Groundwater hasn’t yet been developed as a resource in many parts of the world but is clearly needed, he said, pointing to East Africa, which is dealing with a six-year drought.
And though the new study provides a bleak picture of the precarious state of a resource that billions of people depend on, MacAllister said, it’s important to recognize places where solutions have turned things around.
A region in Saudi Arabia, for example, appeared to stem the speed of its losses with policies that reduced agricultural demand. The Abbas-e Sharghi basin in Iran managed to reverse declines toward the end of last century by diverting water from a nearby dam, while Tucson, Arizona, reversed declines with aquifer recharge projects that replenish groundwater by putting water from other sources into basins, where it seeps back into the aquifer.
Learning from these types of measures will become increasingly important as agricultural areas see changes in water availability, especially in regions destined for more frequent and more severe droughts.
“We found that in more than 80 percent of the places where groundwater declines accelerated, there was a reduction in total precipitation over the last 40 years,” Jasechko said. This relationship, he added, “is hinting at a connection between climate variability and groundwater level change.”
Changes in precipitation can exacerbate demands on groundwater.
Say a farmer typically irrigated crops with surface water fed by snowpack that melted from April to August, Taylor explained. Then a shift in precipitation from snow to rain not only reduced snowpack but changed the volume and delivery of its meltwater so that all the water is gone by May.

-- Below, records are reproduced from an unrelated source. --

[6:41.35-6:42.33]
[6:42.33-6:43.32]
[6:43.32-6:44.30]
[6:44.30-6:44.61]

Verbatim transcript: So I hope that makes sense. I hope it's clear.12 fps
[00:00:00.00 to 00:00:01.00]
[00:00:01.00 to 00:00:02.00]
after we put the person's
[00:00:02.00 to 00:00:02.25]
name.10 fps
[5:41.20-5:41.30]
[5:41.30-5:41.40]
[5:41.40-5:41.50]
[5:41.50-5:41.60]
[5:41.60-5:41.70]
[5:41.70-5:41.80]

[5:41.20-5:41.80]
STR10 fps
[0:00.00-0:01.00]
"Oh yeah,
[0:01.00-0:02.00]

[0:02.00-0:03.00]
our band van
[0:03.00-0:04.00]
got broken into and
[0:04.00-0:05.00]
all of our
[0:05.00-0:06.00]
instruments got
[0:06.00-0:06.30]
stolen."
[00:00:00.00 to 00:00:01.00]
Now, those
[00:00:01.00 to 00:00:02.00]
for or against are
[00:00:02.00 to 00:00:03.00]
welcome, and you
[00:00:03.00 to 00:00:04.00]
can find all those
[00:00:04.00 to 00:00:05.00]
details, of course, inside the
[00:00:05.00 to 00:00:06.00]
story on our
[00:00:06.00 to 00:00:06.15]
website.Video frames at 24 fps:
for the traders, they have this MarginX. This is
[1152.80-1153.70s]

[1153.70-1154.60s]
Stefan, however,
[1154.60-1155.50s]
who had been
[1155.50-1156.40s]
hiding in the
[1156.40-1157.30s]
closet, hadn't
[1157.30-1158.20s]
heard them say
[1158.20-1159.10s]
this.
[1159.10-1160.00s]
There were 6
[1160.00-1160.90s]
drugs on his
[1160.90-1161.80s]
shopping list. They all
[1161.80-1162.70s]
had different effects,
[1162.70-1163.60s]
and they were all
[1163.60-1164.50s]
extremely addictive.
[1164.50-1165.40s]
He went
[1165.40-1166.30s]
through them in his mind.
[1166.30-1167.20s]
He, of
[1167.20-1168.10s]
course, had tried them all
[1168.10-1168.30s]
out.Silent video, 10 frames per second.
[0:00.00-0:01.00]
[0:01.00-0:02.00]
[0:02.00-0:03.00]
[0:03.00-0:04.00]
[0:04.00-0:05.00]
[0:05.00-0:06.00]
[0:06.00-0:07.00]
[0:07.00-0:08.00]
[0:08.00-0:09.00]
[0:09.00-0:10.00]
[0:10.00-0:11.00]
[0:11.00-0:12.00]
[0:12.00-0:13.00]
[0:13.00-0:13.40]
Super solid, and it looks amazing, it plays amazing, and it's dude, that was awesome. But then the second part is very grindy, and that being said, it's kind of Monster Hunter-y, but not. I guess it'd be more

As a result, downstream farmers who previously relied on surface water for irrigation are now using groundwater in June instead of September, Taylor said. “It creates a kind of greater dependency on the groundwater resources as your source of irrigation.”
It also raises the question of crop selection, he said. “Why are we raising very water-intensive crops in an area that hasn’t got much water?”
Taylor points to an inspiring success story in west central Bangladesh, one of the country’s poorest regions with the most severe groundwater depletion. They were able to replenish their groundwater by switching from rice to wheat along with an aquifer recharge scheme, he said.
He acknowledges that it’s a challenge to tell people to stop growing crops their livelihood depends on. But if growers in a region that was the fourth-largest producer of rice in the world can change, it offers lessons for growers in places like California, he said.
For Hanak of the Public Policy Institute of California, the study raises the question: what do the trends the authors found portend? In some places, it will be possible to find water to use as substitute supplies or to replenish aquifers, she said, and in some places it won’t. The challenge is likely to be greatest in agricultural regions where a changing climate is reducing availability.
“There will be a reckoning one way or another,” Hanak said. That might come through management rules that reduce allocations or through water levels dropping so low that it becomes too expensive to keep pumping.
Jasechko hopes the study inspires scientists, policymakers and groundwater managers to act on the findings.
“Groundwater is one of our best buffers against climate variability and change in the future,” said Jasechko. “Managing it wisely is in our best interest, given the inherent uncertainties of what comes next.”